Dean explained that there were complications during the operation, and a surgeon had had to separate my uterus from my bladder. Afterwards, I’d developed sepsis, then suffered a stroke and heart failure, leaving doctors with no choice but to put me in an induced coma to take the pressure off my heart.
Fighting for my life, with just a 50% chance of survival, I’d been transferred from the Maternity ward at the Salford Royal Hospital to Critical Care at Wythenshawe Hospital, in Manchester. Dean explained that Frank had been transferred, too, and that he was doing well, but when he and a nurse brought him in, I felt confused and upset, and relieved when he was taken away again. Was this baby really mine?
It wasn’t until two weeks later, in August 2019, when I woke up and felt as though the haze was lifting. Lying in my hospital bed, I remembered my two daughters so clearly, their brown eyes and light-brown hair, and I started sobbing as I realised how much I missed them. I remembered how they’d accompanied me to daily check-ups at hospital while I was pregnant, taking turns to play games on my phone, running around the corridors and begging for chocolate from the hospital shop.
Then I remembered Frank being born, and seeing his squashed little face and tiny wrinkly feet as a doctor lifted him up. I felt overwhelmed with guilt that it had taken me so long to remember him.

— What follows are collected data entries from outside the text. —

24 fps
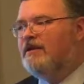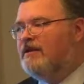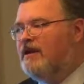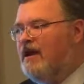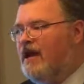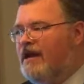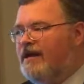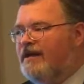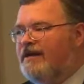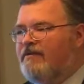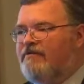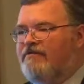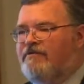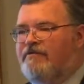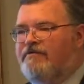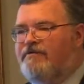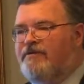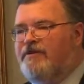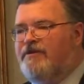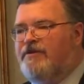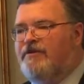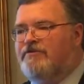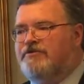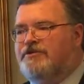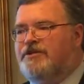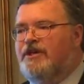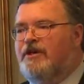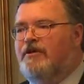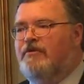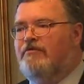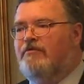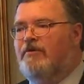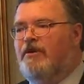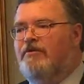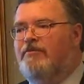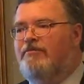Ignatieff, a few years ago,
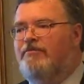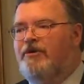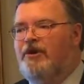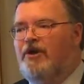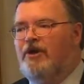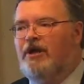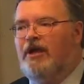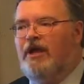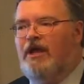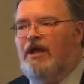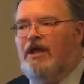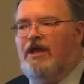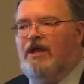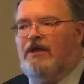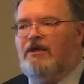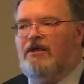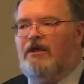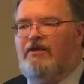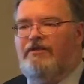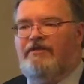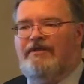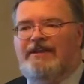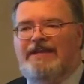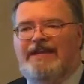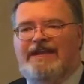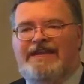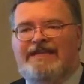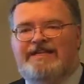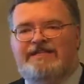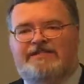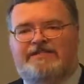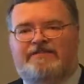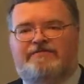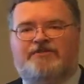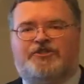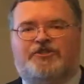wrote a book called The
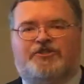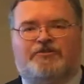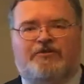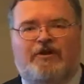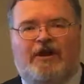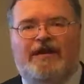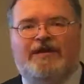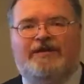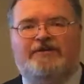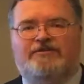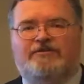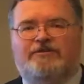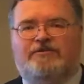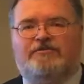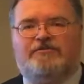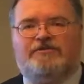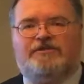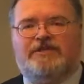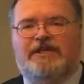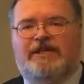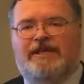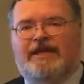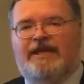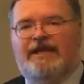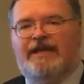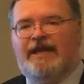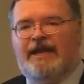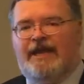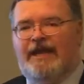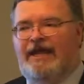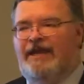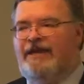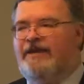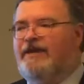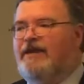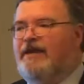Needs of Strangers,
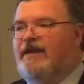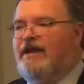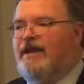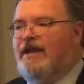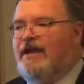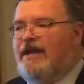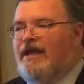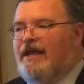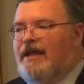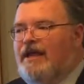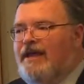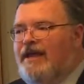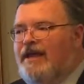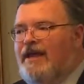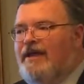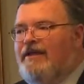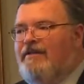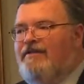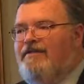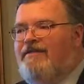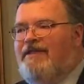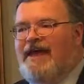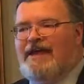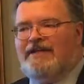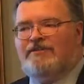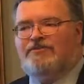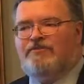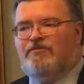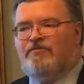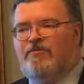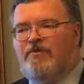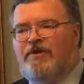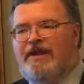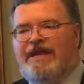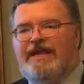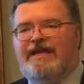and that's
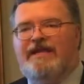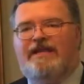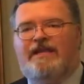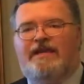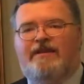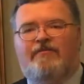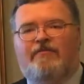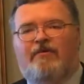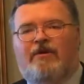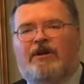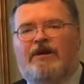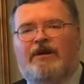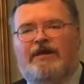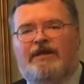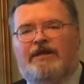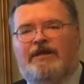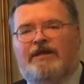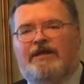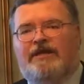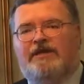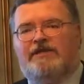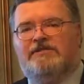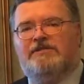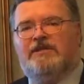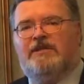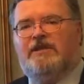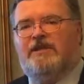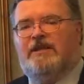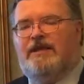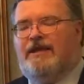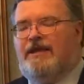really what it is.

‘I need to see my son,’ I begged the nurse. ‘I’ll get him,’ she smiled. Minutes later, I had Frank tucked into the fold of my right arm. Already almost four weeks old, I’d not yet fed him or changed him. ‘I’m sorry,’ I whispered, feeling overwhelmed with love and guilt. He was still so tiny, but he had rosy cheeks and his eyes were bright and inquisitive. Later that day, Dean arrived with Scarlet and Angel, and my mum, Krystyna, 54. ‘You’ve both got so tall!’ I gasped in amazement as the girls stood by the door shyly, eyeing the huge machine I was still hooked up to, only they soon shuffled closer for a cuddle with Frank.
‘When can you come home, Mummy?’ Scarlet asked anxiously. ‘Not too long now, I hope,’ I smiled. But by now, I’d realised that even though my memory had returned, I couldn’t lift my left arm at all and my hand just flopped beside me like a lead weight on the bed.
After everyone left, my consultant explained that, although I was over the worst, the stroke had left me partially paralysed on the left side of my body, and I’d need regular physiotherapy. Only, seeing Frank had given me so much determination to get better, for his sake.
CARING FOR FRANK
The next day, after washing my hair, two nurses helped me into a chair and I was able to bottle-feed Frank.
Days later, the feeling in my leg began to return and, after a week, I was able to stand and then walk again, going to the Neonatal unit regularly to help the midwives care for Frank. I still had no feeling in my arm or hand, so doing everything one-handed was frustrating, but it felt so good to finally care for my baby. Finally, in September 2019, after six weeks in the hospital, Frank and I were able to go home. With the help of a regular physiotherapist, I’ve since been able to get my arm moving, although I still have limited sensation in my hand.
The main thing is, I’m still here. Doctors now believe I was suffering from antiphospholipid syndrome (APS), triggered by my pregnancy, a rare condition that leads to multiple organ failure and can be fatal. I’ve been so lucky.
There were times in hospital when I felt so alone, and it’s terrifying how I forgot all about my children. These days, though, as I watch Frank, now 21 months, chase his sisters around the garden, all of them laughing, I’m more determined than ever to cherish every single moment with them.